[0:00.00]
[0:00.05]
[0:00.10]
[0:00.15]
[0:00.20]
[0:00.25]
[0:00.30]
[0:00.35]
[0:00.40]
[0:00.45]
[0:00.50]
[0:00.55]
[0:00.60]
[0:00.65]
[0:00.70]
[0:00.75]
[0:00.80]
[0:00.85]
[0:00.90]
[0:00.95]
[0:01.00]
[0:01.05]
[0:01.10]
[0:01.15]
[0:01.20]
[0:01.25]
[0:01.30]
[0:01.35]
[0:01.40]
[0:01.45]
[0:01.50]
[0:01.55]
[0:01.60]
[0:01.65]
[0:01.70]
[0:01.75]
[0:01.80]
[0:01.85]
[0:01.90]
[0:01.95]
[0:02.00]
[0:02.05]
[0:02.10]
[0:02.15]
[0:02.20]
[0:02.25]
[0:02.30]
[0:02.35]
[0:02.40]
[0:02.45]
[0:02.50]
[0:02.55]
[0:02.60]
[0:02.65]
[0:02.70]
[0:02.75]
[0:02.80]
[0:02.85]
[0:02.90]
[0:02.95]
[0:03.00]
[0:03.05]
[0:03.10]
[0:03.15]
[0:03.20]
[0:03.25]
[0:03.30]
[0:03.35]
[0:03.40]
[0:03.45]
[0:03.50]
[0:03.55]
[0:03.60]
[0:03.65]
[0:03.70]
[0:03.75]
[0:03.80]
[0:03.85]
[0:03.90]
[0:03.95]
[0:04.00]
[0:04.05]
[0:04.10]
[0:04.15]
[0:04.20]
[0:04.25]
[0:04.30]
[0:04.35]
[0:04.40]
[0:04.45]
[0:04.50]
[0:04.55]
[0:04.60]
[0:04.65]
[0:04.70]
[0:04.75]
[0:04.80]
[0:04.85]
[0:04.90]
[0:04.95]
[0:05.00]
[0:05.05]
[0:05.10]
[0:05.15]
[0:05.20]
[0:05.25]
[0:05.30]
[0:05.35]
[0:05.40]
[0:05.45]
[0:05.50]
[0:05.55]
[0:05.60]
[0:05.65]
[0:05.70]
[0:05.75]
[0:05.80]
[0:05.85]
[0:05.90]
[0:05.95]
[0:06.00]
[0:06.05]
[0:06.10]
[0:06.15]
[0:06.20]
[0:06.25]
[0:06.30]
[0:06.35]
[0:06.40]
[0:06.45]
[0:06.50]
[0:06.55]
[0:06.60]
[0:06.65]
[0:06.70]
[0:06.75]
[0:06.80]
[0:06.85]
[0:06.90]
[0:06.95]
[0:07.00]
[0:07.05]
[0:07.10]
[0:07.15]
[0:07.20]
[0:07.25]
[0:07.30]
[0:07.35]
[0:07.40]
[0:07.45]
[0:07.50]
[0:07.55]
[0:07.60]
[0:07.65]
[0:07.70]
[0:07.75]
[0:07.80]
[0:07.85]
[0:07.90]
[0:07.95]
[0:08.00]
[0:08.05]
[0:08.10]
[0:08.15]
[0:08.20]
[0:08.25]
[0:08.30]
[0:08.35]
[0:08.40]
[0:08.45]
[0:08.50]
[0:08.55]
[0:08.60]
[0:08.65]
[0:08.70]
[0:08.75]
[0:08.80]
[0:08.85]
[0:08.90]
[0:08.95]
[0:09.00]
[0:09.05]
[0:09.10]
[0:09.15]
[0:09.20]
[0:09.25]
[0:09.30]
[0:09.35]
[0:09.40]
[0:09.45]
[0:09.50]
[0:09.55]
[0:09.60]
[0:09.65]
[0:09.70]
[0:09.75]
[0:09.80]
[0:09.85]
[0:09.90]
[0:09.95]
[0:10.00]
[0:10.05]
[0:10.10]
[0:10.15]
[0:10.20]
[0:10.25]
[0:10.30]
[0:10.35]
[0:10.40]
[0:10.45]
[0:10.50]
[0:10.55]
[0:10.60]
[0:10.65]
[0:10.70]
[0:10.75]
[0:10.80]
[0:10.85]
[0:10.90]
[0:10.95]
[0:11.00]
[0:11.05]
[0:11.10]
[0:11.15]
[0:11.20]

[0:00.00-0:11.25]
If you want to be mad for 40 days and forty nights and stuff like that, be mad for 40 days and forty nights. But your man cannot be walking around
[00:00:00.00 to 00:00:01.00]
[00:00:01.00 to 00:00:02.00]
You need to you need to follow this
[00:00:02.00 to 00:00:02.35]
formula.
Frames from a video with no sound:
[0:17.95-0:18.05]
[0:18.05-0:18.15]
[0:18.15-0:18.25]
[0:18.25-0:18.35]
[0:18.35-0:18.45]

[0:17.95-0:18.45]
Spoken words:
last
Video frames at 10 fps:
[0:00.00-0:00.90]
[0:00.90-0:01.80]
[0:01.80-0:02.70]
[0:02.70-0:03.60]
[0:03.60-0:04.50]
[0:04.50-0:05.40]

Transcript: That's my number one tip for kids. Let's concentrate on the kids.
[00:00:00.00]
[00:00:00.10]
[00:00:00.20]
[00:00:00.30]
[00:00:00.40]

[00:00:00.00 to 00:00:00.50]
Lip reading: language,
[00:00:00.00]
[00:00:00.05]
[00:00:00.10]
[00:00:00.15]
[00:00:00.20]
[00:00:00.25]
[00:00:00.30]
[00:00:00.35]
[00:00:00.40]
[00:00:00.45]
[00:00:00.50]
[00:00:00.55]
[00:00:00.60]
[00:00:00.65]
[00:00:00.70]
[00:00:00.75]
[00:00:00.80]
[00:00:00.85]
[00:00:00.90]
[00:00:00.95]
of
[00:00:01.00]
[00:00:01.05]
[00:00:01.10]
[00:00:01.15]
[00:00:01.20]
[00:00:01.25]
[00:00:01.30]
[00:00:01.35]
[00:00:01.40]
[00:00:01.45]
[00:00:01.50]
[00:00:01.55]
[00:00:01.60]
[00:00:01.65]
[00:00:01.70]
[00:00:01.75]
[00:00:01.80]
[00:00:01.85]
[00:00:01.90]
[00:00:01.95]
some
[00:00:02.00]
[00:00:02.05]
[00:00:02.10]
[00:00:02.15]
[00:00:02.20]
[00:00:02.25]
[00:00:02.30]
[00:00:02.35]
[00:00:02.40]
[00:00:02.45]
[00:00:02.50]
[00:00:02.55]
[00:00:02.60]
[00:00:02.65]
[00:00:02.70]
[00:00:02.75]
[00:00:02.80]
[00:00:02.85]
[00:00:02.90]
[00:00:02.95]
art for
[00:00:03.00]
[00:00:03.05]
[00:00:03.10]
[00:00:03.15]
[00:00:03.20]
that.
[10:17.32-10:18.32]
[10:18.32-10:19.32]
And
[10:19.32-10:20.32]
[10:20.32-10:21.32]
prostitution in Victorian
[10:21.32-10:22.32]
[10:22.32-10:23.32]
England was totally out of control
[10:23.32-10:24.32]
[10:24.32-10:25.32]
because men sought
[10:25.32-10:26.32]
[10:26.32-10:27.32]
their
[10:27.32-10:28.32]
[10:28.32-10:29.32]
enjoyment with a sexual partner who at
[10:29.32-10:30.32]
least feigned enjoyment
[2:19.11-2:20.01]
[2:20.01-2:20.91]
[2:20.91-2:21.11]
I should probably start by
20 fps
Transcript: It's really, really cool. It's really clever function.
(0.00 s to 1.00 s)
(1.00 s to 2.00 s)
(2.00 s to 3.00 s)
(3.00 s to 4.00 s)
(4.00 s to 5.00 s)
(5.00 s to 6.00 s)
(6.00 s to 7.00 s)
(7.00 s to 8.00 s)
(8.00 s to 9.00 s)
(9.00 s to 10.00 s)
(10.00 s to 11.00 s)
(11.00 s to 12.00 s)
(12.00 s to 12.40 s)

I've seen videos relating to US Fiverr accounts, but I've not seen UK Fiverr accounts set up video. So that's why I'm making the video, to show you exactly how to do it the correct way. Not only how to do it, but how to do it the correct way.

··········

Could you write the whole listing out again, line for line?

[0:00.00]
[0:00.05]
[0:00.10]
[0:00.15]
[0:00.20]
[0:00.25]
[0:00.30]
[0:00.35]
[0:00.40]
[0:00.45]
[0:00.50]
[0:00.55]
[0:00.60]
[0:00.65]
[0:00.70]
[0:00.75]
[0:00.80]
[0:00.85]
[0:00.90]
[0:00.95]
[0:01.00]
[0:01.05]
[0:01.10]
[0:01.15]
[0:01.20]
[0:01.25]
[0:01.30]
[0:01.35]
[0:01.40]
[0:01.45]
[0:01.50]
[0:01.55]
[0:01.60]
[0:01.65]
[0:01.70]
[0:01.75]
[0:01.80]
[0:01.85]
[0:01.90]
[0:01.95]
[0:02.00]
[0:02.05]
[0:02.10]
[0:02.15]
[0:02.20]
[0:02.25]
[0:02.30]
[0:02.35]
[0:02.40]
[0:02.45]
[0:02.50]
[0:02.55]
[0:02.60]
[0:02.65]
[0:02.70]
[0:02.75]
[0:02.80]
[0:02.85]
[0:02.90]
[0:02.95]
[0:03.00]
[0:03.05]
[0:03.10]
[0:03.15]
[0:03.20]
[0:03.25]
[0:03.30]
[0:03.35]
[0:03.40]
[0:03.45]
[0:03.50]
[0:03.55]
[0:03.60]
[0:03.65]
[0:03.70]
[0:03.75]
[0:03.80]
[0:03.85]
[0:03.90]
[0:03.95]
[0:04.00]
[0:04.05]
[0:04.10]
[0:04.15]
[0:04.20]
[0:04.25]
[0:04.30]
[0:04.35]
[0:04.40]
[0:04.45]
[0:04.50]
[0:04.55]
[0:04.60]
[0:04.65]
[0:04.70]
[0:04.75]
[0:04.80]
[0:04.85]
[0:04.90]
[0:04.95]
[0:05.00]
[0:05.05]
[0:05.10]
[0:05.15]
[0:05.20]
[0:05.25]
[0:05.30]
[0:05.35]
[0:05.40]
[0:05.45]
[0:05.50]
[0:05.55]
[0:05.60]
[0:05.65]
[0:05.70]
[0:05.75]
[0:05.80]
[0:05.85]
[0:05.90]
[0:05.95]
[0:06.00]
[0:06.05]
[0:06.10]
[0:06.15]
[0:06.20]
[0:06.25]
[0:06.30]
[0:06.35]
[0:06.40]
[0:06.45]
[0:06.50]
[0:06.55]
[0:06.60]
[0:06.65]
[0:06.70]
[0:06.75]
[0:06.80]
[0:06.85]
[0:06.90]
[0:06.95]
[0:07.00]
[0:07.05]
[0:07.10]
[0:07.15]
[0:07.20]
[0:07.25]
[0:07.30]
[0:07.35]
[0:07.40]
[0:07.45]
[0:07.50]
[0:07.55]
[0:07.60]
[0:07.65]
[0:07.70]
[0:07.75]
[0:07.80]
[0:07.85]
[0:07.90]
[0:07.95]
[0:08.00]
[0:08.05]
[0:08.10]
[0:08.15]
[0:08.20]
[0:08.25]
[0:08.30]
[0:08.35]
[0:08.40]
[0:08.45]
[0:08.50]
[0:08.55]
[0:08.60]
[0:08.65]
[0:08.70]
[0:08.75]
[0:08.80]
[0:08.85]
[0:08.90]
[0:08.95]
[0:09.00]
[0:09.05]
[0:09.10]
[0:09.15]
[0:09.20]
[0:09.25]
[0:09.30]
[0:09.35]
[0:09.40]
[0:09.45]
[0:09.50]
[0:09.55]
[0:09.60]
[0:09.65]
[0:09.70]
[0:09.75]
[0:09.80]
[0:09.85]
[0:09.90]
[0:09.95]
[0:10.00]
[0:10.05]
[0:10.10]
[0:10.15]
[0:10.20]
[0:10.25]
[0:10.30]
[0:10.35]
[0:10.40]
[0:10.45]
[0:10.50]
[0:10.55]
[0:10.60]
[0:10.65]
[0:10.70]
[0:10.75]
[0:10.80]
[0:10.85]
[0:10.90]
[0:10.95]
[0:11.00]
[0:11.05]
[0:11.10]
[0:11.15]
[0:11.20]

[0:00.00-0:11.25]
If you want to be mad for 40 days and forty nights and stuff like that, be mad for 40 days and forty nights. But your man cannot be walking around
[00:00:00.00 to 00:00:01.00]
[00:00:01.00 to 00:00:02.00]
You need to you need to follow this
[00:00:02.00 to 00:00:02.35]
formula.
Frames from a video with no sound:
[0:17.95-0:18.05]
[0:18.05-0:18.15]
[0:18.15-0:18.25]
[0:18.25-0:18.35]
[0:18.35-0:18.45]

[0:17.95-0:18.45]
Spoken words:
last
Video frames at 10 fps:
[0:00.00-0:00.90]
[0:00.90-0:01.80]
[0:01.80-0:02.70]
[0:02.70-0:03.60]
[0:03.60-0:04.50]
[0:04.50-0:05.40]

Transcript: That's my number one tip for kids. Let's concentrate on the kids.
[00:00:00.00]
[00:00:00.10]
[00:00:00.20]
[00:00:00.30]
[00:00:00.40]

[00:00:00.00 to 00:00:00.50]
Lip reading: language,
[00:00:00.00]
[00:00:00.05]
[00:00:00.10]
[00:00:00.15]
[00:00:00.20]
[00:00:00.25]
[00:00:00.30]
[00:00:00.35]
[00:00:00.40]
[00:00:00.45]
[00:00:00.50]
[00:00:00.55]
[00:00:00.60]
[00:00:00.65]
[00:00:00.70]
[00:00:00.75]
[00:00:00.80]
[00:00:00.85]
[00:00:00.90]
[00:00:00.95]
of
[00:00:01.00]
[00:00:01.05]
[00:00:01.10]
[00:00:01.15]
[00:00:01.20]
[00:00:01.25]
[00:00:01.30]
[00:00:01.35]
[00:00:01.40]
[00:00:01.45]
[00:00:01.50]
[00:00:01.55]
[00:00:01.60]
[00:00:01.65]
[00:00:01.70]
[00:00:01.75]
[00:00:01.80]
[00:00:01.85]
[00:00:01.90]
[00:00:01.95]
some
[00:00:02.00]
[00:00:02.05]
[00:00:02.10]
[00:00:02.15]
[00:00:02.20]
[00:00:02.25]
[00:00:02.30]
[00:00:02.35]
[00:00:02.40]
[00:00:02.45]
[00:00:02.50]
[00:00:02.55]
[00:00:02.60]
[00:00:02.65]
[00:00:02.70]
[00:00:02.75]
[00:00:02.80]
[00:00:02.85]
[00:00:02.90]
[00:00:02.95]
art for
[00:00:03.00]
[00:00:03.05]
[00:00:03.10]
[00:00:03.15]
[00:00:03.20]
that.
[10:17.32-10:18.32]
[10:18.32-10:19.32]
And
[10:19.32-10:20.32]
[10:20.32-10:21.32]
prostitution in Victorian
[10:21.32-10:22.32]
[10:22.32-10:23.32]
England was totally out of control
[10:23.32-10:24.32]
[10:24.32-10:25.32]
because men sought
[10:25.32-10:26.32]
[10:26.32-10:27.32]
their
[10:27.32-10:28.32]
[10:28.32-10:29.32]
enjoyment with a sexual partner who at
[10:29.32-10:30.32]
least feigned enjoyment
[2:19.11-2:20.01]
[2:20.01-2:20.91]
[2:20.91-2:21.11]
I should probably start by
20 fps
Transcript: It's really, really cool. It's really clever function.
(0.00 s to 1.00 s)
(1.00 s to 2.00 s)
(2.00 s to 3.00 s)
(3.00 s to 4.00 s)
(4.00 s to 5.00 s)
(5.00 s to 6.00 s)
(6.00 s to 7.00 s)
(7.00 s to 8.00 s)
(8.00 s to 9.00 s)
(9.00 s to 10.00 s)
(10.00 s to 11.00 s)
(11.00 s to 12.00 s)
(12.00 s to 12.40 s)

I've seen videos relating to US Fiverr accounts, but I've not seen UK Fiverr accounts set up video. So that's why I'm making the video, to show you exactly how to do it the correct way. Not only how to do it, but how to do it the correct way.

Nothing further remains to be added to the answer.